Semisweet.
 家に着いて鍵を開けたら家の電気が点いていた。

 まさか…、帰ってないの…?

 驚いて玄関先で立ち止まっていると、奥から瑞野が顔を出してくる。


「おかえり~。」


 そんな緩い感じで出迎えてくれる瑞野に唖然とした。


「おかえり、じゃないし…。何でいんの?」

「あのね、お前の危機感ザル過ぎて怖い。鍵ポストに入れてけとか出来るわけないでしょ。せめて俺の事起こして一緒に出てくれたらよかったのに。
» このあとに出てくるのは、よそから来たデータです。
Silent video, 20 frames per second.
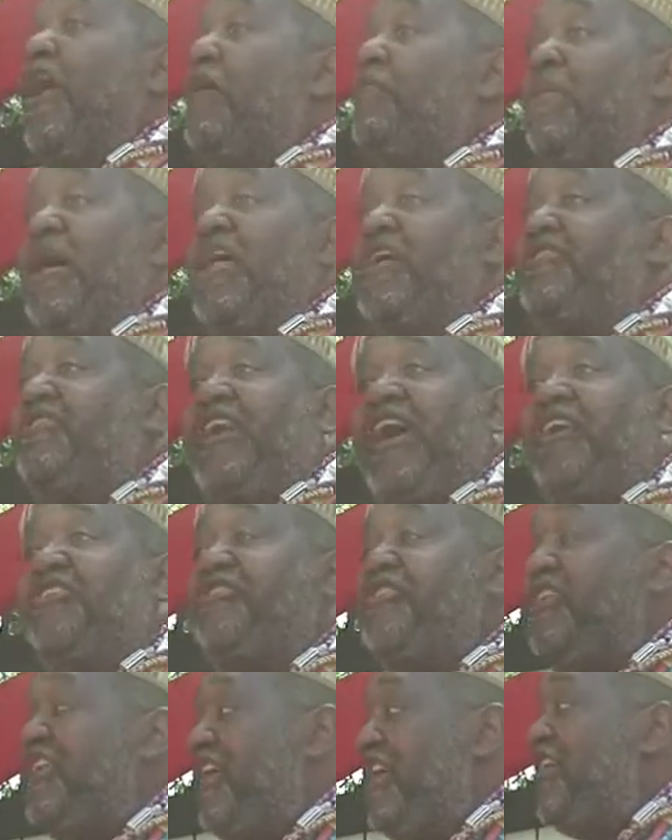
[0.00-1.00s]
our
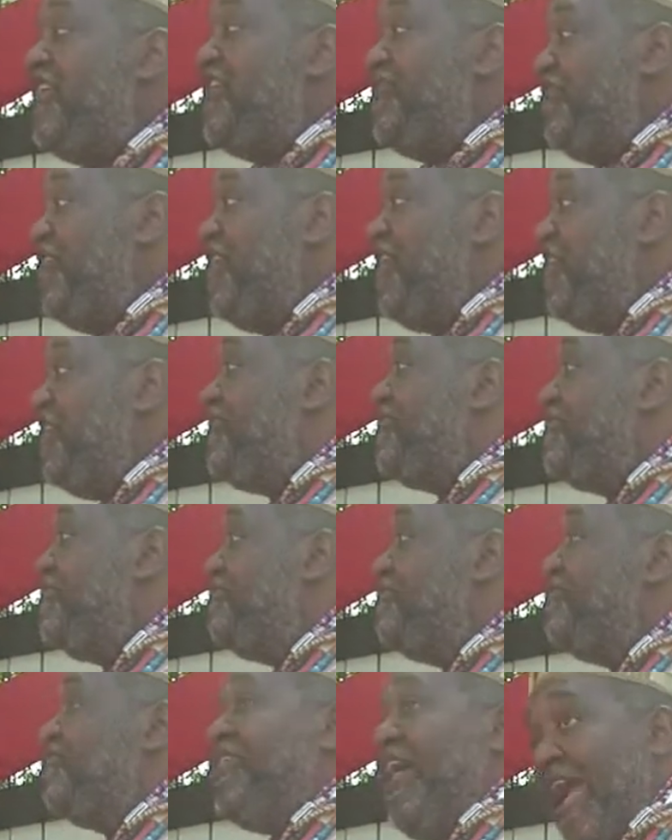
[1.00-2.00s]
meditation is
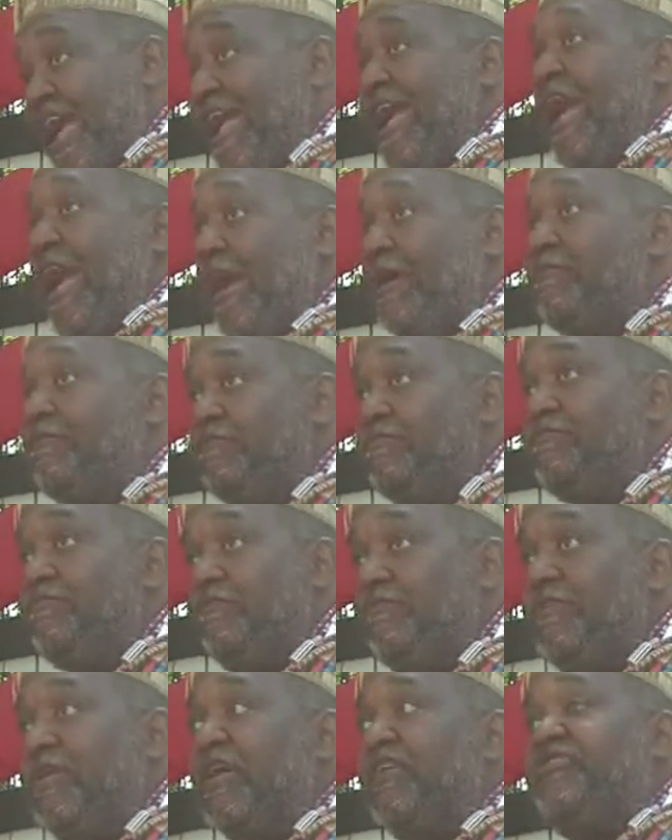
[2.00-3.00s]
thinking.
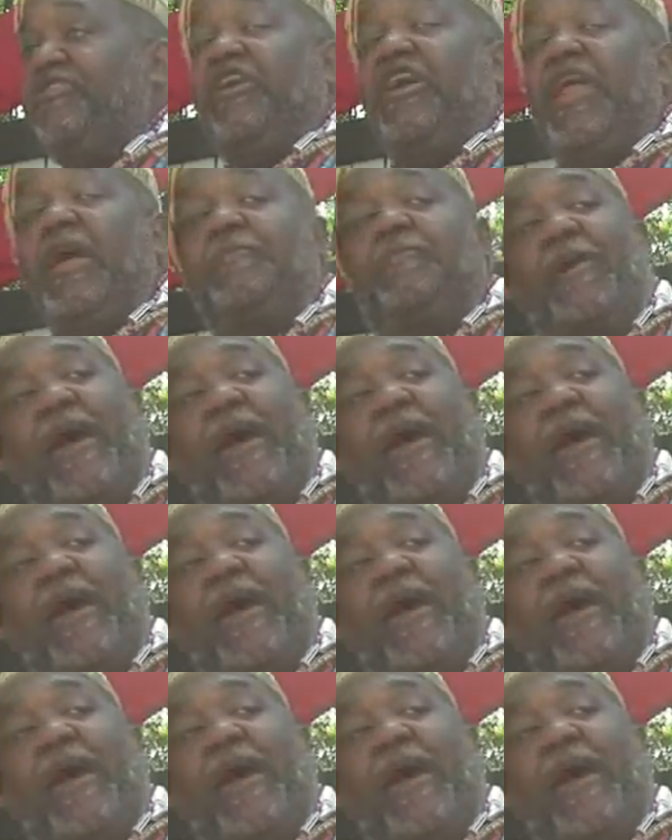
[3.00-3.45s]
So they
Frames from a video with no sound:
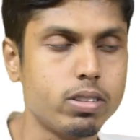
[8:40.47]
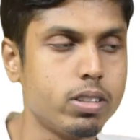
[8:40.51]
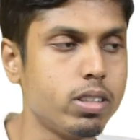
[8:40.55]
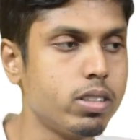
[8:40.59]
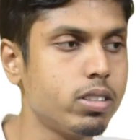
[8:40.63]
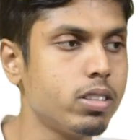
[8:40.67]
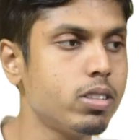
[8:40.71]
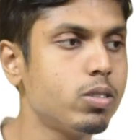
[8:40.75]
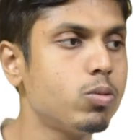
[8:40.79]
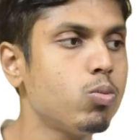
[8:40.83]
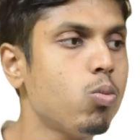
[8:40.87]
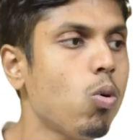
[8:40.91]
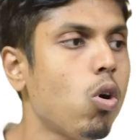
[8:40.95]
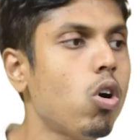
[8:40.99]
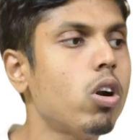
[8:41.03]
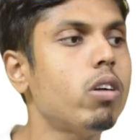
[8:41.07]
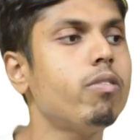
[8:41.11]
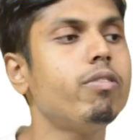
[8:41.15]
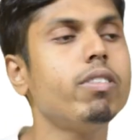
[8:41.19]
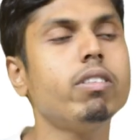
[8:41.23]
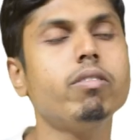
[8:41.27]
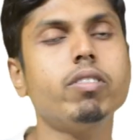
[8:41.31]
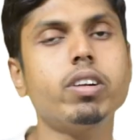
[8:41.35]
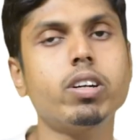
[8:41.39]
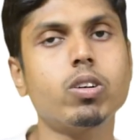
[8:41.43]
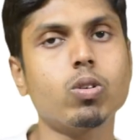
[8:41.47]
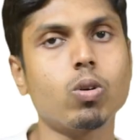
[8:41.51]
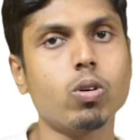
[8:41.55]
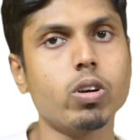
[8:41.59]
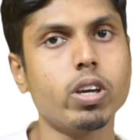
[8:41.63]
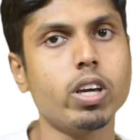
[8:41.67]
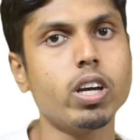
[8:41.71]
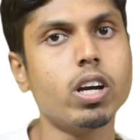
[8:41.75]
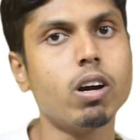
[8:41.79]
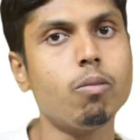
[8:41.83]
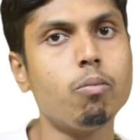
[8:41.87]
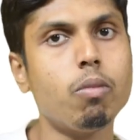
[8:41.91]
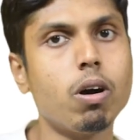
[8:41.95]
This is what we were
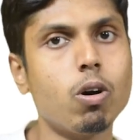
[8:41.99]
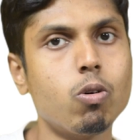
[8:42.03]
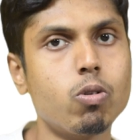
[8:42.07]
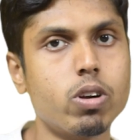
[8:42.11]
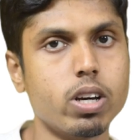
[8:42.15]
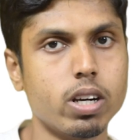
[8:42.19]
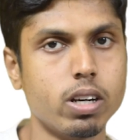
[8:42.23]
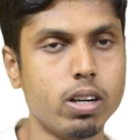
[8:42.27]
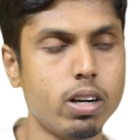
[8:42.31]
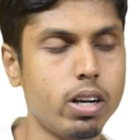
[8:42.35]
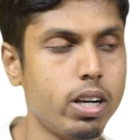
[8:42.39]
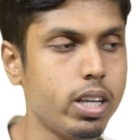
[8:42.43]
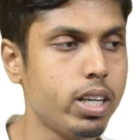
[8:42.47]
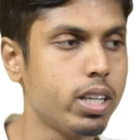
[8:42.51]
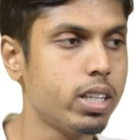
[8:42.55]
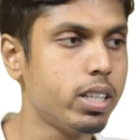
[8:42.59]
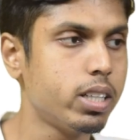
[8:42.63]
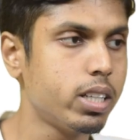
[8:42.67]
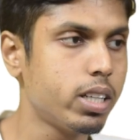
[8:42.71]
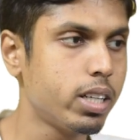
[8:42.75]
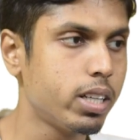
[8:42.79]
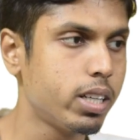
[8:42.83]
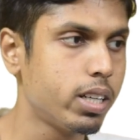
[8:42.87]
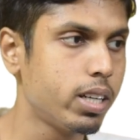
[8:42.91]
talking about earlier.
おかげで家留守に出来なかったわ。」


 何でこの男昨日の事も何も無かった事みたいに話せるのか。

 言いたい事は沢山あるのに、今は別の意味で気が抜けてその場に崩れ落ちる。


「汚いだろ、そんな所で。てか、泣いた?メイクボロボロだけど。」


 そう言いながら私を立たせて顔を見ると、心配そうな表情でこちらを見ている。

 居ないと思っていたのに、まさかいるなんて思っていなかったから、尚更甘えてしまいそうになる。

 瑞野の胸元を軽く押して顔を背ける。


「…何。」

「泣いてない。」

「嘘吐け。仕事の事?それとも、恋愛の事?」

「瑞野には関係ない!」


 こんな所で瑞野に甘える卑怯な女にはなりたくない。

 今ここで甘えてもどうせ明日には、男なんて信用できないとか言って瑞野を突き放すのは目に見えている。

 私を好きな男にこれ以上期待をさせる事も傷付ける事もしたくない。